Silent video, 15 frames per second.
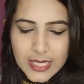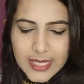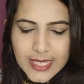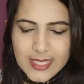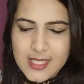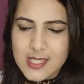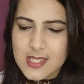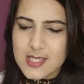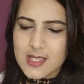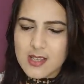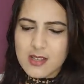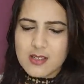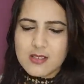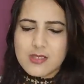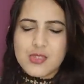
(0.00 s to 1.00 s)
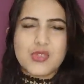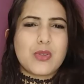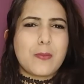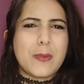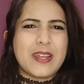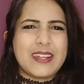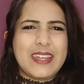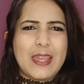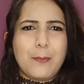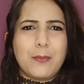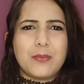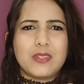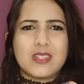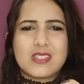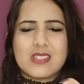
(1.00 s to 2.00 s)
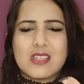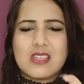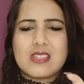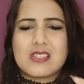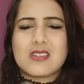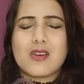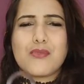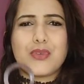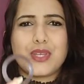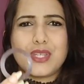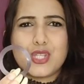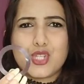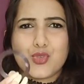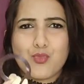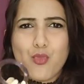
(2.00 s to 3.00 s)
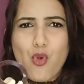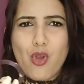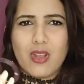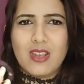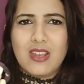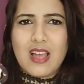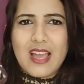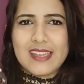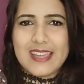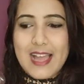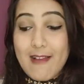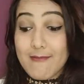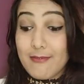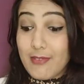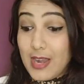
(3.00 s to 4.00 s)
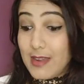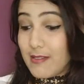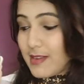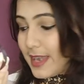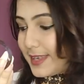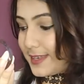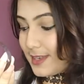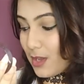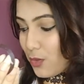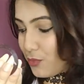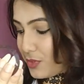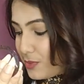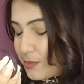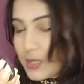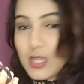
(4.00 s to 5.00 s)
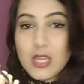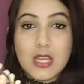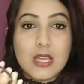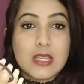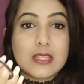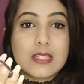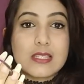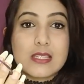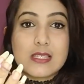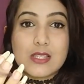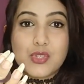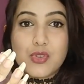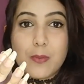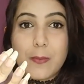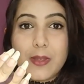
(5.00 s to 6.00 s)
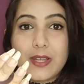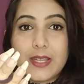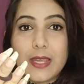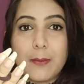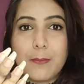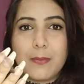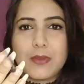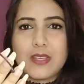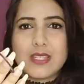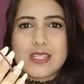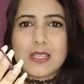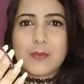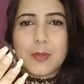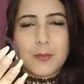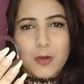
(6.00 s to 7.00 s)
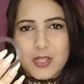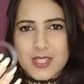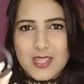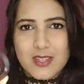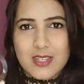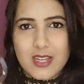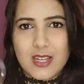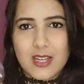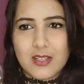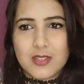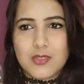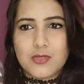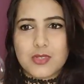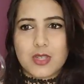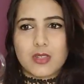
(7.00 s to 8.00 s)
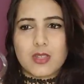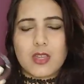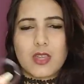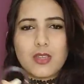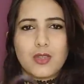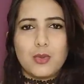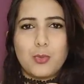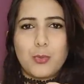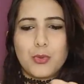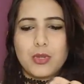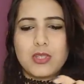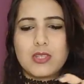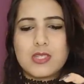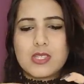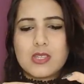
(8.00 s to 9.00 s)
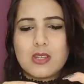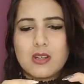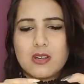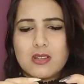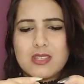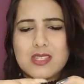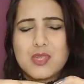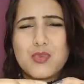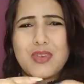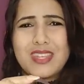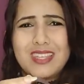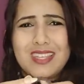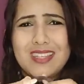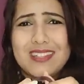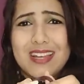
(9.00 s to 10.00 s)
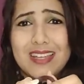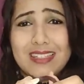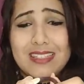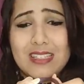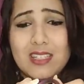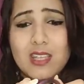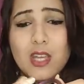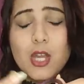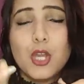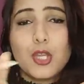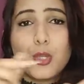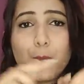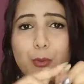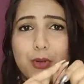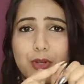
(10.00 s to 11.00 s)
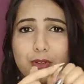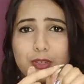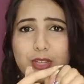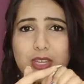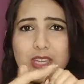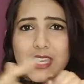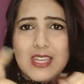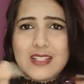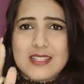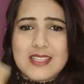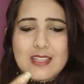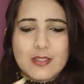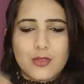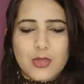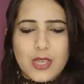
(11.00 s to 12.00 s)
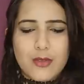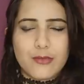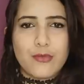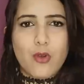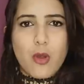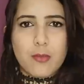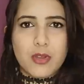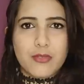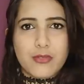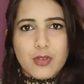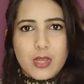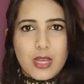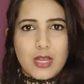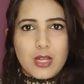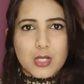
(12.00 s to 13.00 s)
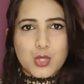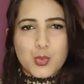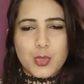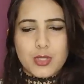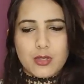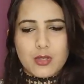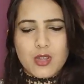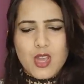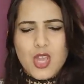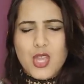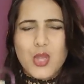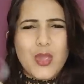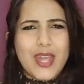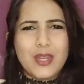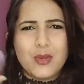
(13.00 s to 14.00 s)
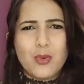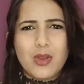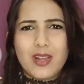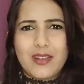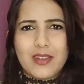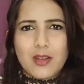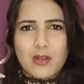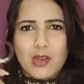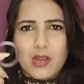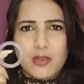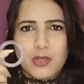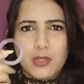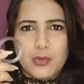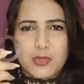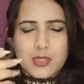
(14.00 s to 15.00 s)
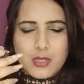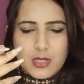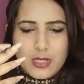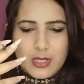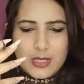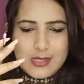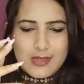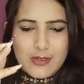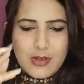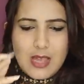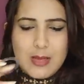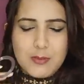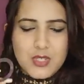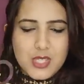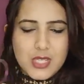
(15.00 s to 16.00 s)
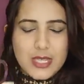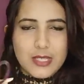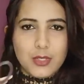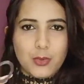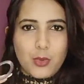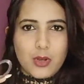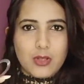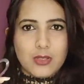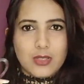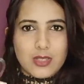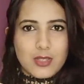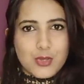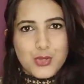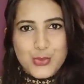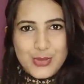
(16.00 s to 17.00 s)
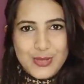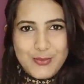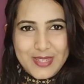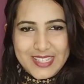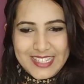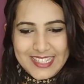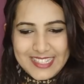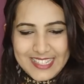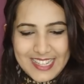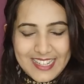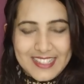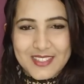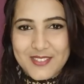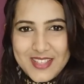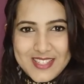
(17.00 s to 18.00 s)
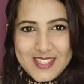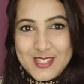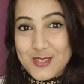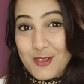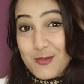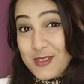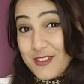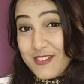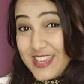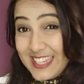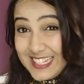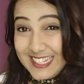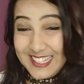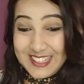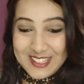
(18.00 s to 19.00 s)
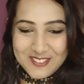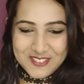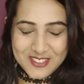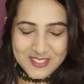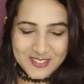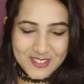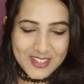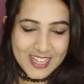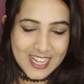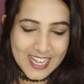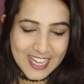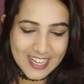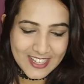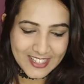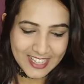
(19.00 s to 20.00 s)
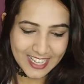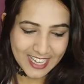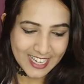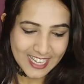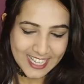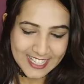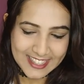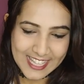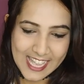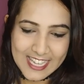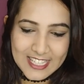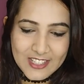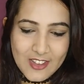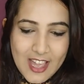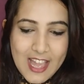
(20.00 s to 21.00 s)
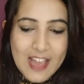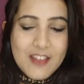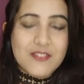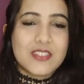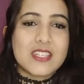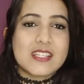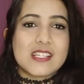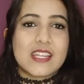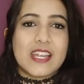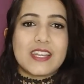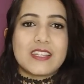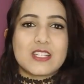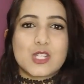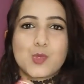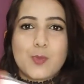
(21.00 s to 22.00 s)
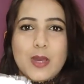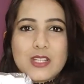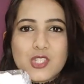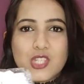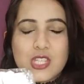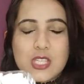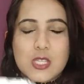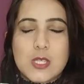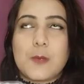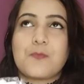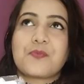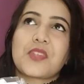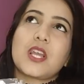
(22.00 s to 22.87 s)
Next is the stripping tape. This is a very small. I have one right now with me. This is a stripping tape. Isse bhi bahut sare nail arts ho sakte hai. You put this, this is very tiny. You put it on your nails and you can form different nail arts with it. You can Google it out how to use it and etc. I'm just telling you what are the things you will be needing. Otherwise, this will be a very lengthy video. Okay, then you have these gradient sponges.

* YOUR GOAL
Dropping every picture, restate the material word for word.

* COMPLETED EXERCISE
Silent video, 15 frames per second.
(0.00 s to 1.00 s)
(1.00 s to 2.00 s)
(2.00 s to 3.00 s)
(3.00 s to 4.00 s)
(4.00 s to 5.00 s)
(5.00 s to 6.00 s)
(6.00 s to 7.00 s)
(7.00 s to 8.00 s)
(8.00 s to 9.00 s)
(9.00 s to 10.00 s)
(10.00 s to 11.00 s)
(11.00 s to 12.00 s)
(12.00 s to 13.00 s)
(13.00 s to 14.00 s)
(14.00 s to 15.00 s)
(15.00 s to 16.00 s)
(16.00 s to 17.00 s)
(17.00 s to 18.00 s)
(18.00 s to 19.00 s)
(19.00 s to 20.00 s)
(20.00 s to 21.00 s)
(21.00 s to 22.00 s)
(22.00 s to 22.87 s)
Next is the stripping tape. This is a very small. I have one right now with me. This is a stripping tape. Isse bhi bahut sare nail arts ho sakte hai. You put this, this is very tiny. You put it on your nails and you can form different nail arts with it. You can Google it out how to use it and etc. I'm just telling you what are the things you will be needing. Otherwise, this will be a very lengthy video. Okay, then you have these gradient sponges.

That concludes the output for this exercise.